「今も充分辛いよ……触れられないのが辛い」
おめでとうって言った時の気持ちに嘘はない。
これからだって応援してる。
でも傍に居たいのはいけない事なの…?
「どうしよう……自信ないよ」
「奈那…?」
「待って…!まだこっち見ないで」
「………わかった」
何が自信ないの…?
これからの事…?2人の関係…?
俺との未来だったりする…?
「ヒロと離れる自信ない……」
その言葉に思わず顔を上げる。
拳を握りしめる。
振り向きたくて仕方ない。
「ヒロが好き……他の人に取られたくない……離れてる間、嫉妬でおかしくなりそう」
「他の人って誰だよ?俺だって奈那しか居ないし興味ねぇよ…」
「バカ……ヒロ格好良いもん、自覚してないとかムカつく」
はぁ!?何だよそれ。
タオルを洗濯カゴに投げ入れた。
ギュッと手を握り返す。
「あ〜もう!振り向くぞ?」
クソ…!泣いてんじゃねぇよ…!
鼻も真っ赤にして…!
頬を包み込む。
「何だよ、そんな顔してたら帰って来た親父たちびっくりするだろ?」
「ヒロに泣かされたって言う…」
「おい、ちょっと待て…!それ親父マジで取るから。
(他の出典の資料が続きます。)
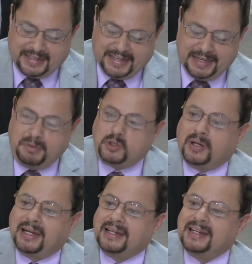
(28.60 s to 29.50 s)
En
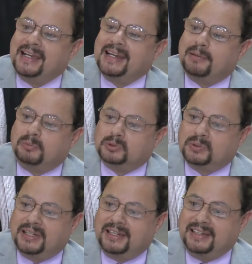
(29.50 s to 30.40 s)
Michoacán el abuso
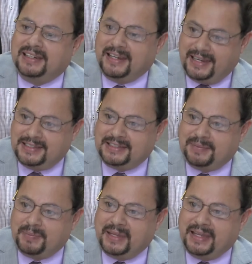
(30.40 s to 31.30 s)
y la
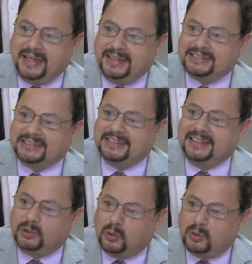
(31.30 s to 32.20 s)
negligencia es
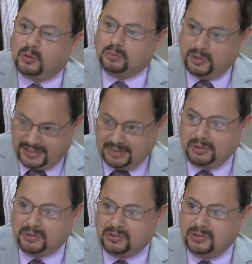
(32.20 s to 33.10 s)
de todos los
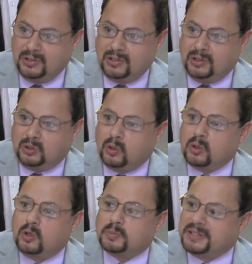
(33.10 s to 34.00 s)
municipios.
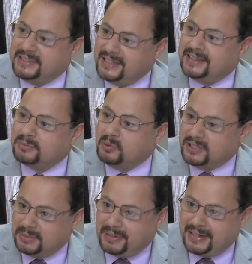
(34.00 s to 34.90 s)
Todos los presidentes
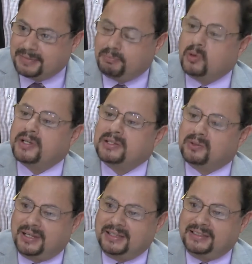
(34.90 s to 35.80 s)
municipales, por
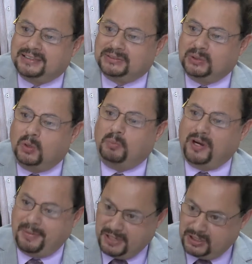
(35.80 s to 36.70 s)
ignorantes o
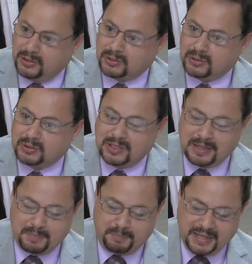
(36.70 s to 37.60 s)
por ambiciosos,
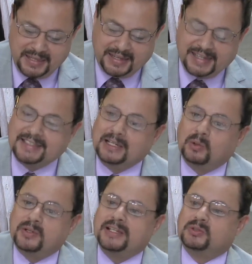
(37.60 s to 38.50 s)
piden que se
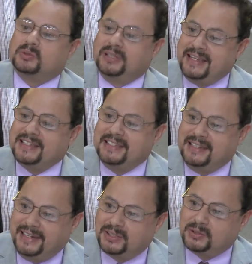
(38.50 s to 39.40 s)
incluya en sus leyes de
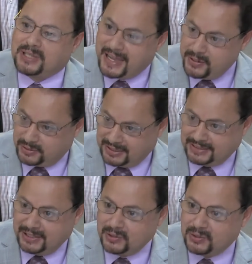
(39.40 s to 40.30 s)
ingresos año
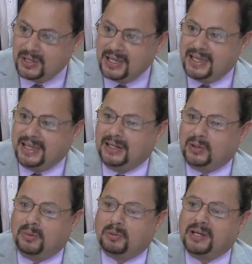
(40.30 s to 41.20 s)
tras año el
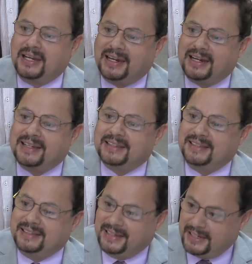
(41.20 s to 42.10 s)
cobro ilegal
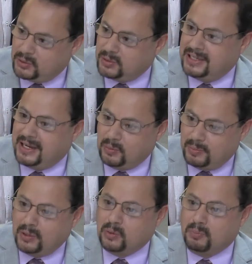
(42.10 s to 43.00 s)
del derecho del
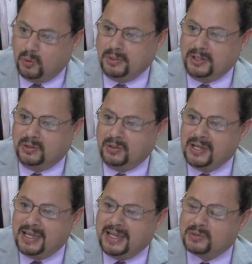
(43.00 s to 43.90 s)
alumbrado público
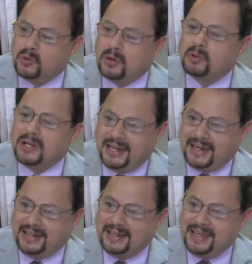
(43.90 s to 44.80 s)
es un cobro
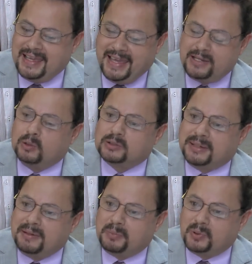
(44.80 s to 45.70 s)
ilegal. Ellos lo
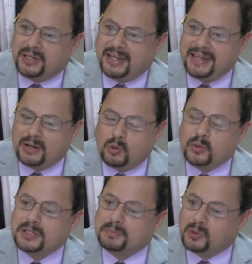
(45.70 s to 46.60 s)
saben porque hay
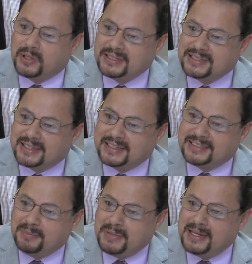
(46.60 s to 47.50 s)
jurisprudencia
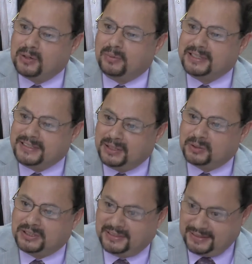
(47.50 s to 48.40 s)
desde
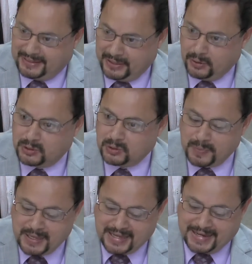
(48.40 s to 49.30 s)
1978
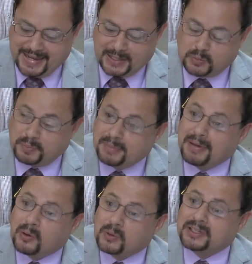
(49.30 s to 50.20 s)
que la
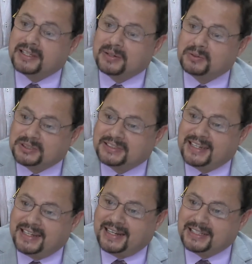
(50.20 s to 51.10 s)
Suprema Corte de Justicia
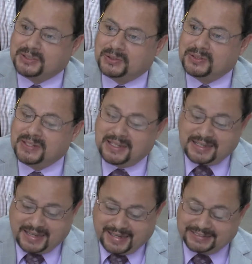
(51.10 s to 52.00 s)
de la Nación
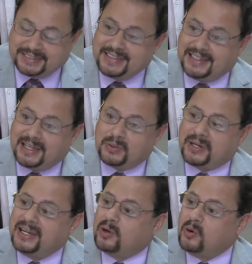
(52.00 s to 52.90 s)
ha
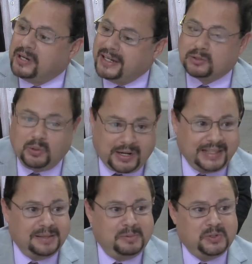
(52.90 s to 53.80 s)
señalado que el Congreso
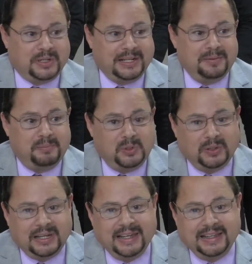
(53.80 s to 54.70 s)
local de Michoacán
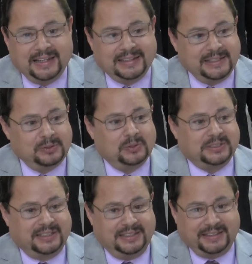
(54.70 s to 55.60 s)
viola el artículo
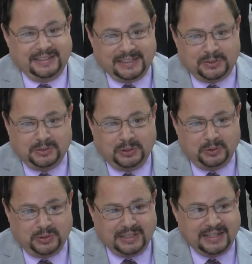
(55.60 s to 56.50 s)
73
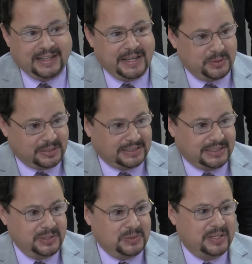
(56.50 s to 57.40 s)
constitucional año tras
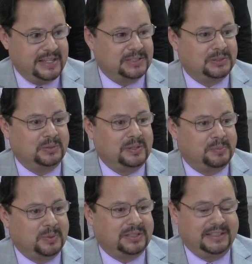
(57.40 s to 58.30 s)
año y esto no le
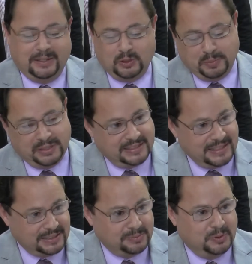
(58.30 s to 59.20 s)
importa ni a los
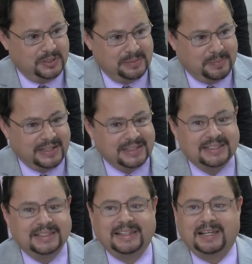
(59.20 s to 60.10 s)
presidentes
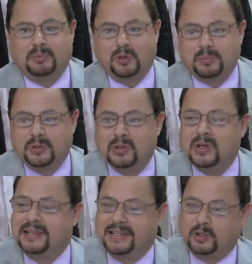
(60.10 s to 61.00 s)
municipales ni al propio
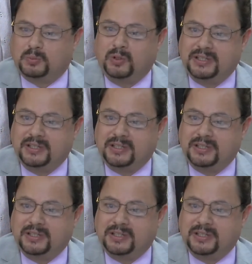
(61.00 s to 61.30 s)
ni a los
ガチ説教食らうだろ?」
やっと笑った。
新しいタオルで拭いてやる。
「もういいよ…」って言ってもまた泣かれたら困るから。
「ちょ、ヒロ…もういいってば」
タオルを頭から被せてそのまま強引にキスをした。
そんな可愛いこと言われて我慢出来るわけないだろ。
泣くのも反則。
きっちりペナルティ取ってやる。
離れたくない気持ちが相まって長い長いキスになる。
狭い空間で必死に俺にしがみつけよ。
俺に溺れろ……鳴けよ。
息もできないくらい俺だけを感じてくれ。
洗面台や壁に押し倒す。
強引にしても全部受け止めてくれる。
もっと…と煽ってくるからヤバい。
反応しちゃうからこれ以上は…と唇を離す。
あの瞳に捕まってどうしようもない俺。
やっと自制心働いたのに奈那の方からキス続行とか……
ダメだよ……親父たち帰って来るから。
無理やり離れたらタオルが落ちた。